Pierre Moscovici , premier président de la Cour des Comptes, est l'invité du Grand entretien. Il réagit au rapport de Jean Pisani-Ferry sur la question de la transition écologique... et surtout de son coût.
- Pierre Moscovici homme politique
Selon l'économiste Jean Pisani-Ferry, la transition écologique va nécessairement passer par une hausse légitime de la dette publique, qu'en pense le premier président de la Cour des Comptes ? "Je trouve ce rapport tout à fait passionnant et très important", assure Pierre Moscovici. "C'est le grand défi pour les générations à venir, la transition écologique, et le rapport montre que ça a un impact sur la croissance à court terme, il faut le dire ; que ça crée des inégalités, et que ça exige des investissements massifs. Si l'on veut faire quelque chose, il faudra ces investissements : la question, c'est comment."
"Sur l'endettement, j'ai un point de divergence. Première chose : il vaut mieux s'endetter sur la position écologique que dans des dépenses de fonctionnement, ça je peux le comprendre. Mais je pense que globalement, la France atteint des niveaux d'endettement qui sont préoccupants", estime-t-il. "Si l'on s'endette plus pour la transition écologique, il faudra se désendetter plus pour le reste !"
L'ISF climatique "mérite débat"
Sur la question d'un ISF climatique, un prélèvement temporaire sur les plus hauts revenus, une idée que le gouvernement a rapidement rejetée, Pierre Moscovici a une position plus nuancée : "Je ne balaierais pas cette proposition d'un revers de main. Je pense qu'elle mérite débat. Je ne dis pas qu'il faut le faire, mais qu'il faut en discuter sur le long terme, réfléchir aux conditions. Mais la question des recettes ne peut pas être évacuée complètement, parce qu'il faudra bien trouver ces milliards : le risque, c'est que si on dit qu'il y a un coût de 35 milliards par an, que vous ne le financez pas par la dette, ou par l'impôt, vous n'allez pas le financer du tout.
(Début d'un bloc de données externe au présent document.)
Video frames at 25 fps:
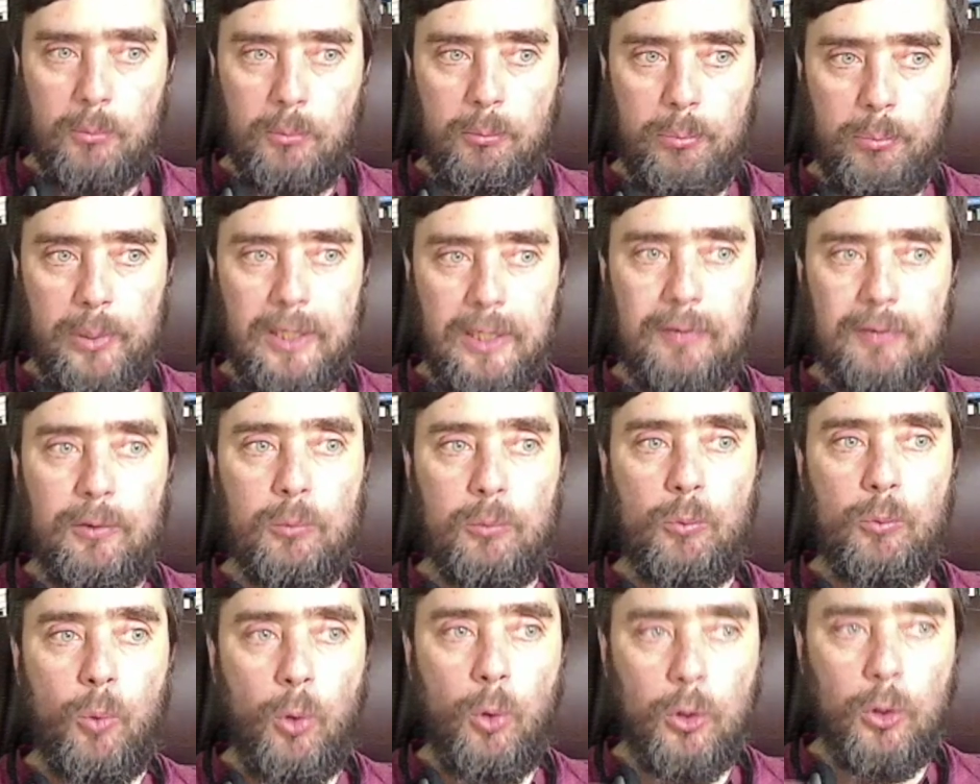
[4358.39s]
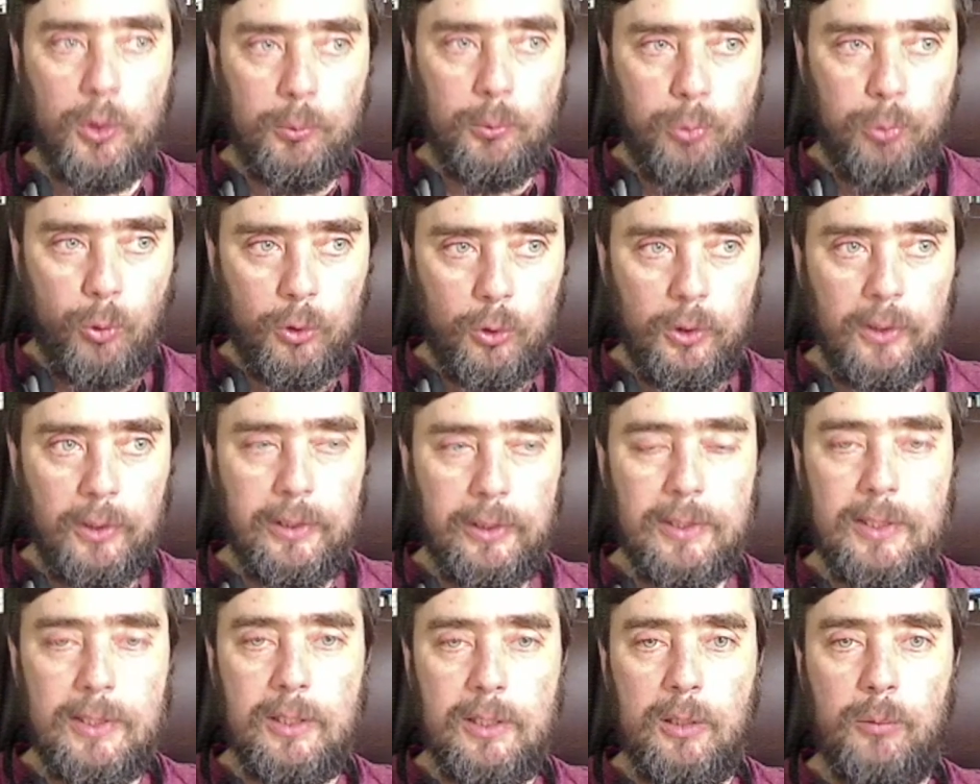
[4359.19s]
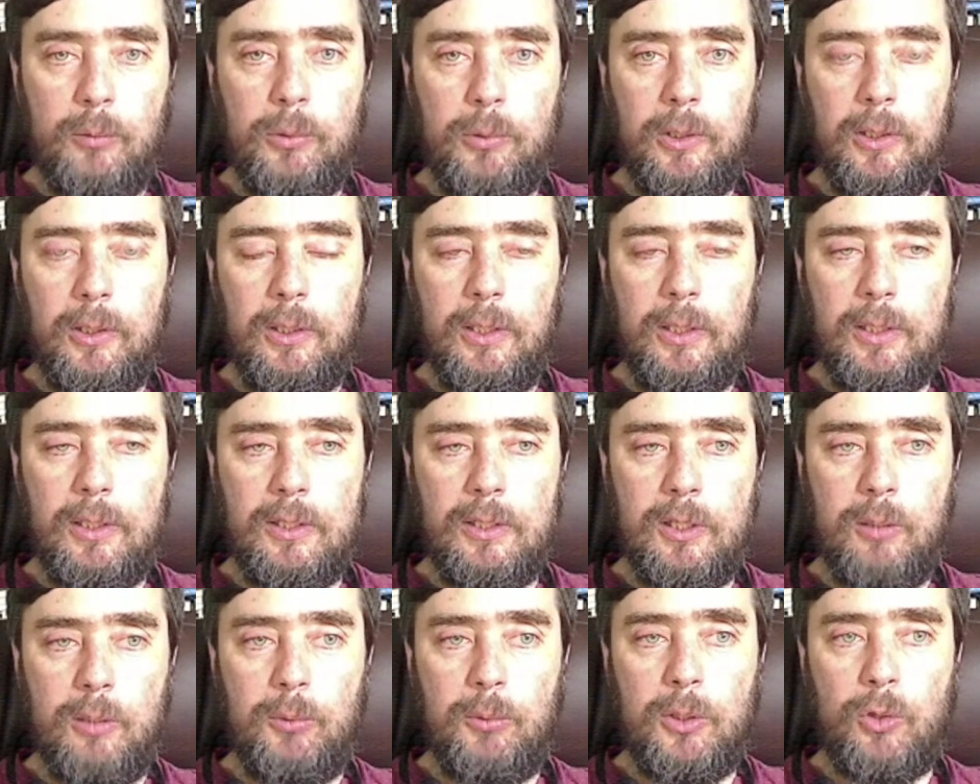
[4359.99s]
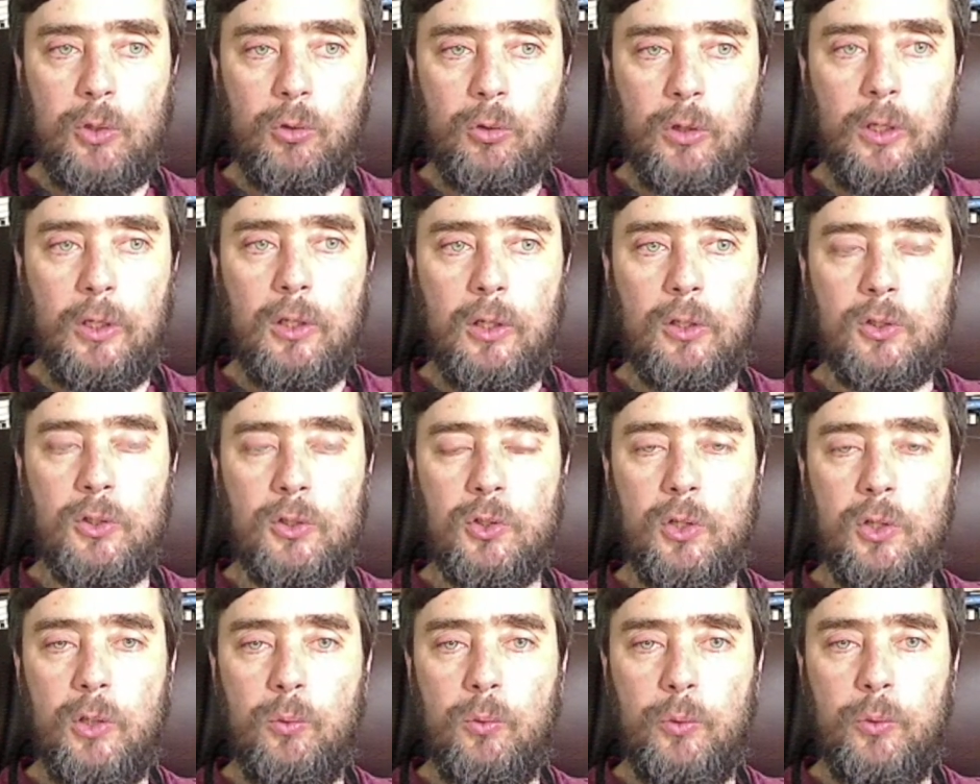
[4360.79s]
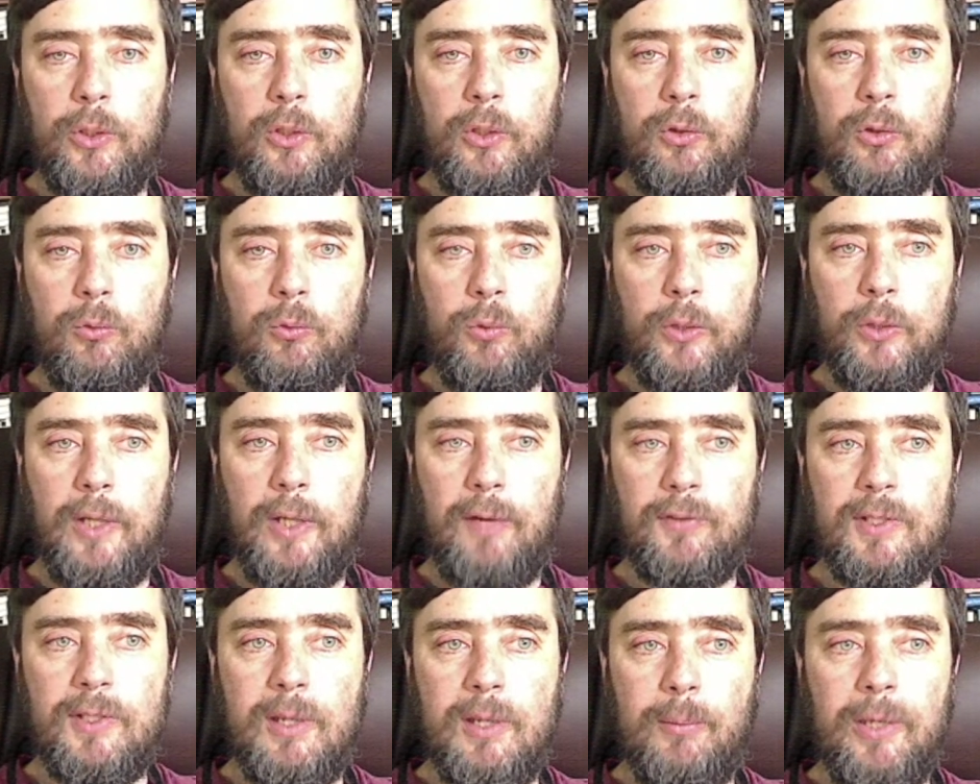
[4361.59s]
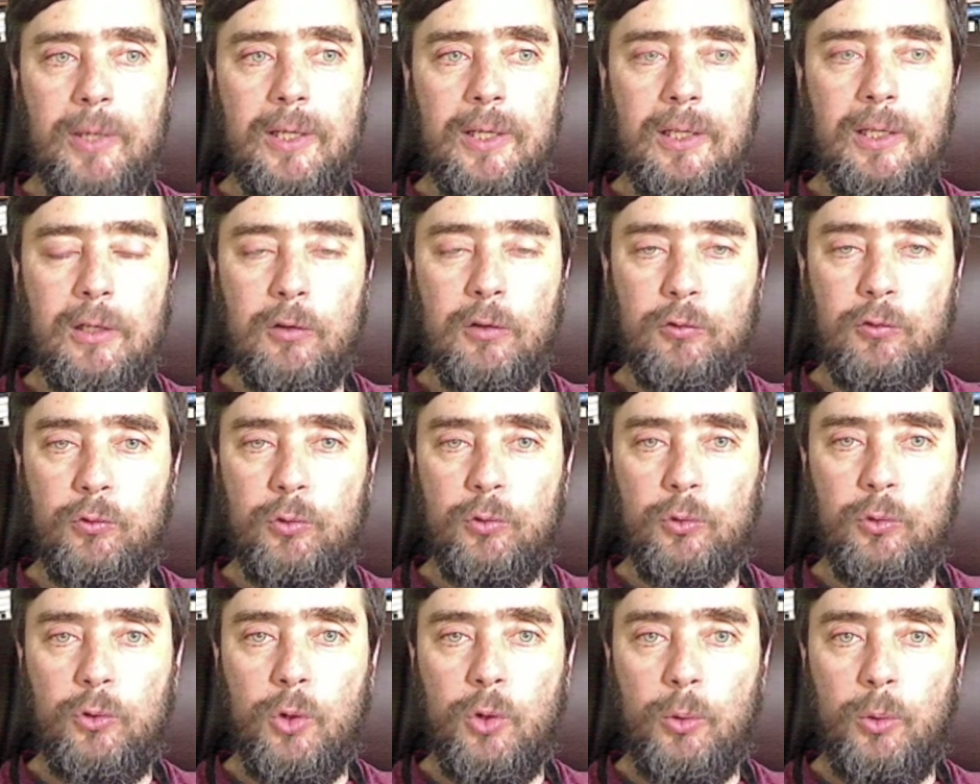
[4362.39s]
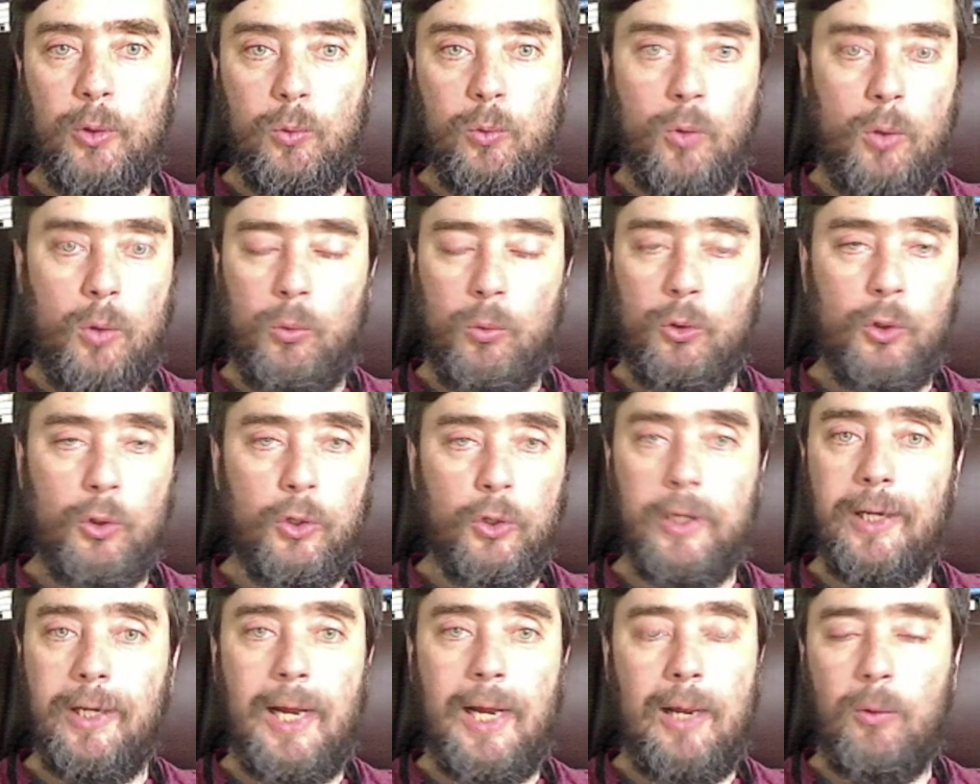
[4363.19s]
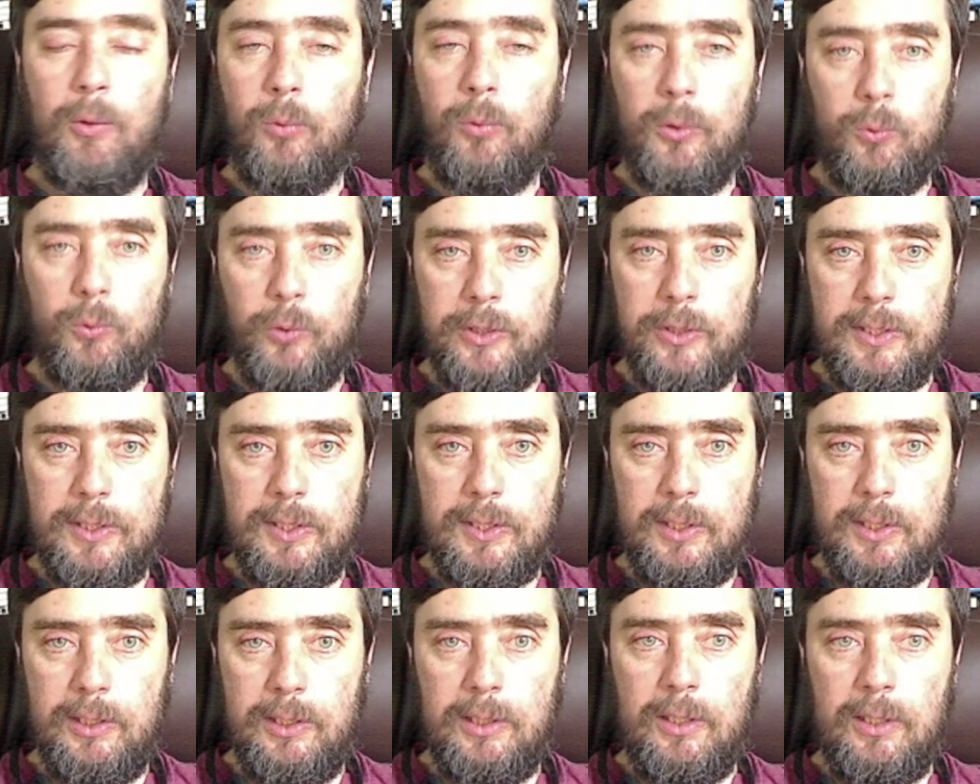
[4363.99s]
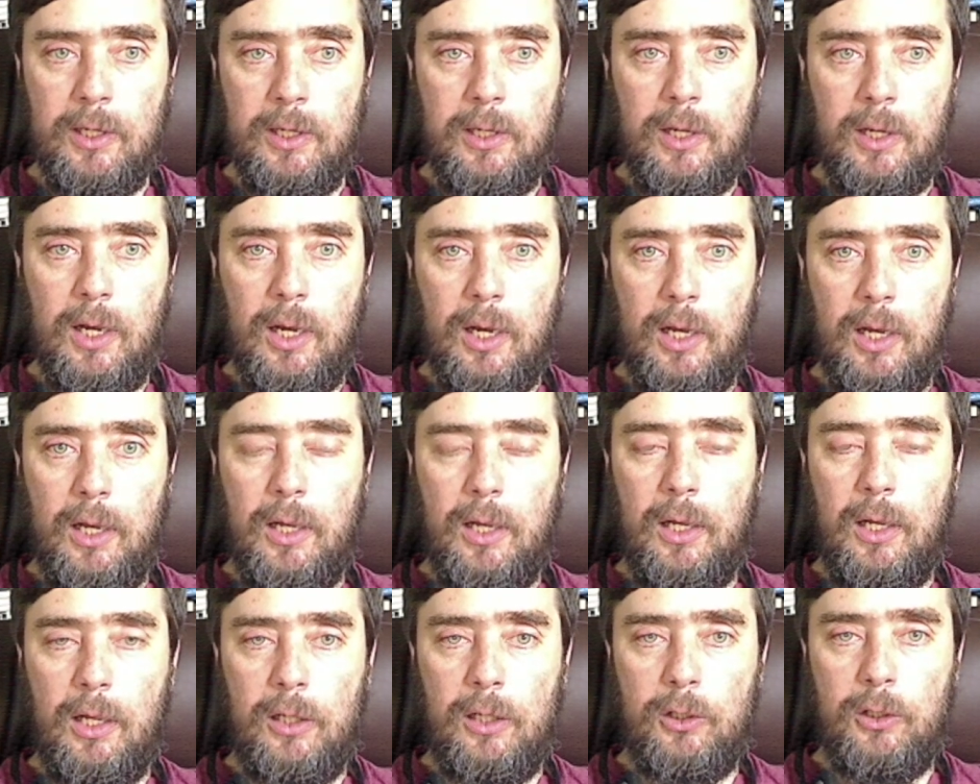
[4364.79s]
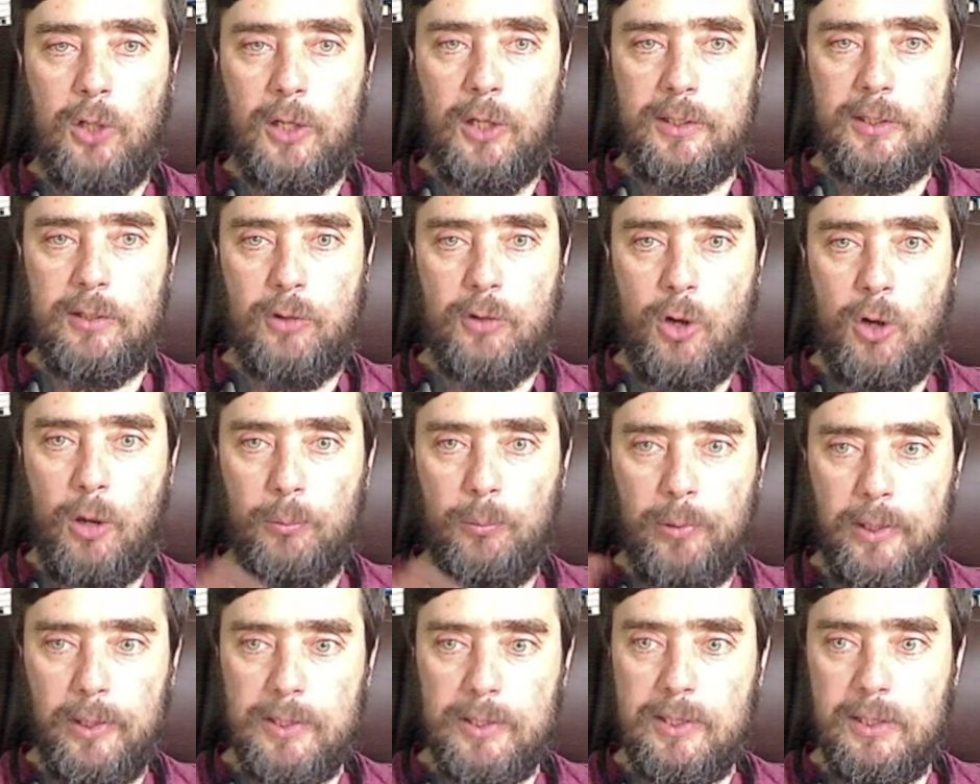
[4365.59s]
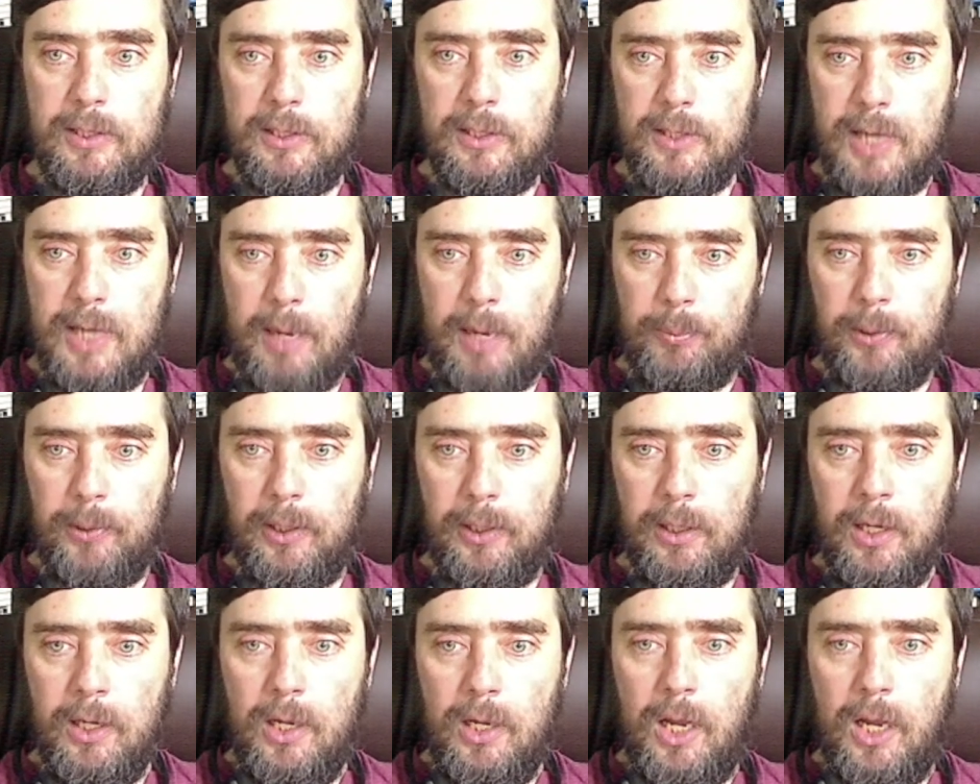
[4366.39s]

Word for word: But even more importantly, it's gonna be, it's gonna be critical so that we, we have some idea of knowing what we're looking at when we see uh, lots of complex things happening.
Or c'est un investissement qu'il faut faire pour les générations futures."
"Il faut qu'on ait ce débat dans sa globalité, et qu'aucune source de financement ne soit exclue a priori", conclut-il, tout en rappelant que selon lui, "ce n'est pas dans la fiscalité qu'on trouvera la ressource" pour financer ces investissements, "c'est dans le désendettement".
Sur la proposition d'Emmanuel Macron de baisser les impôts pour les classes moyennes, Pierre Moscovici estime que "c'est un effort redistributif qui peut être louable", "mais ce que je dis c'est que nous avons une dette publique d'un tel niveau que nous ne pouvons pas l'aggraver davantage". "Donc s'il y a des baisses d'impôts, il faut les financer. Il faut trouver à mon sens soit une économie de dépenses équivalente, soit une recette équivalente : ne creusons pas de trou supplémentaire, restons sur une trajectoire de finances publiques qui soit soutenable."
"Il faut changer notre modèle agricole"
Autre sujet polémique, le dernier rapport de la Cour des Comptes qui recommande de diminuer le cheptel bovin français pour pouvoir respecter nos engagements climatiques. "La Cour des Comptes n'est pas un pouvoir, nous sommes une institution indépendante qui alimente le débat public", rappelle son premier président. "Nous le faisons de manière impartiale, avec des rapports d'experts, qu'on peut discuter. Nous ne décidons rien. C'est pas un rapport contre les éleveurs et contre l'élevage ! Il dit que nous avons pris en France des engagements pour une économie neutre en carbone en 2050 : or 11,5 % des émissions viennent de l'agriculture, donc il faut changer notre modèle agricole. Il y a déjà une réduction qui est en cours, et nous changeons nos habitudes en mangeant moins de viande. Donc il faut réfléchir stratégiquement à long terme sur cette question : ensuite, tout ça est déformé, sorti de son contexte."
L'endettement atteint aujourd'hui 3000 milliards d'euros, mais qu'est-ce que ça signifie concrètement : "Les règles de la zone euro fixent des critères communs de gestion de nos finances publiques. En entrant dans l'euro en 2000, la France avait 58 % de dette publique dans le PIB, l'Allemagne 58 %. Plus de 20 ans après, la dette publique de l'Allemagne a augmenté de 8 %, celle de la France de 55 %. Nous sommes deux qui divergent par rapport aux autres. La dette publique paralyse l'action publique : une dette, ça se rembourse. En 2027, le service de la dette, donc la charge de remboursement, sera de 71 milliards. Ça deviendra le premier budget de l'État. Or chaque euro consacré à la dette, c’est un euro perdu pour la cause, c'est une dépense congelée qui bloque les investissements dont on a besoin."